PuppetPals HD $2.99 Optional add-on –  While iMovie may be the most essential app for creativity, this is surely the most fun.  This free app comes equipped with several Western-themed puppet characters and backgrounds.  Those alone can provide hours of entertainment and engagement for any kid aged 2 to 18.  I’d recommend paying the $2.99 for the Director’s Pass.  Not only does it give you hundreds of more characters and backgrounds (hello Conan!), but you can also upload your own photos or photos from the net and make them into puppets.  Playing with puppets hasn’t been this fun since Fraggle Rock went off the air!

QR Code Scanner App – Like the notes app, there are several different QR Reader apps out there and a great many of them are free. The explosion of QR (aka “Quick Response”) codes over the last year has really started quite the revolution in how augmented reality could work in schools.  There are a number of sites where you can create your own codes.  qrcode.kaywa.com is good for a quick QR code that you can create in a various sizes.  My personal favorite is snap.vu.  With a free account you can create and track the hits on your QR codes as well as make your own QR contact code.  Great for business cards or scavenger hunts!

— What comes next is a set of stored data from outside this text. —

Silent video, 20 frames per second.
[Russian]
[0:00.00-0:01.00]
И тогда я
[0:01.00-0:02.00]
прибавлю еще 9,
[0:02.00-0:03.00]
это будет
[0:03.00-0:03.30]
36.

iReading – If you look up iReading in the app store you’ll find that there are dozens of iReading books available, from free to $2.99.  The great things besides the ability to read along with a human voice with all of these stories, is that kids can actually record themselves reading along for instant feedback.  There are many other collections of interactive book apps out there and I think these will continue to flourish on a platform like the iPad.

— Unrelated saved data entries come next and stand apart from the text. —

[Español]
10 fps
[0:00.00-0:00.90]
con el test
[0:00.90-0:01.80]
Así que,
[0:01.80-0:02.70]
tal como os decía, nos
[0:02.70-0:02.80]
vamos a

Safari – The grand-daddy of them all is both a native app and most likely, the most used app on any iDevice.  When it comes down to it, being able to browse the internet while on the move makes any device compelling.  With Safari, Apple’s web-browser of choice, you can not only surf and bookmark, but with an iDevice you can actually create your own web apps, or shortcuts onto your devices home screen.  I’m hopeful that the next OS will also give you the ability to choose the picture you want to represent the app, but for now, I’m satisfied being able to get to all my Google apps via my own home screen apps.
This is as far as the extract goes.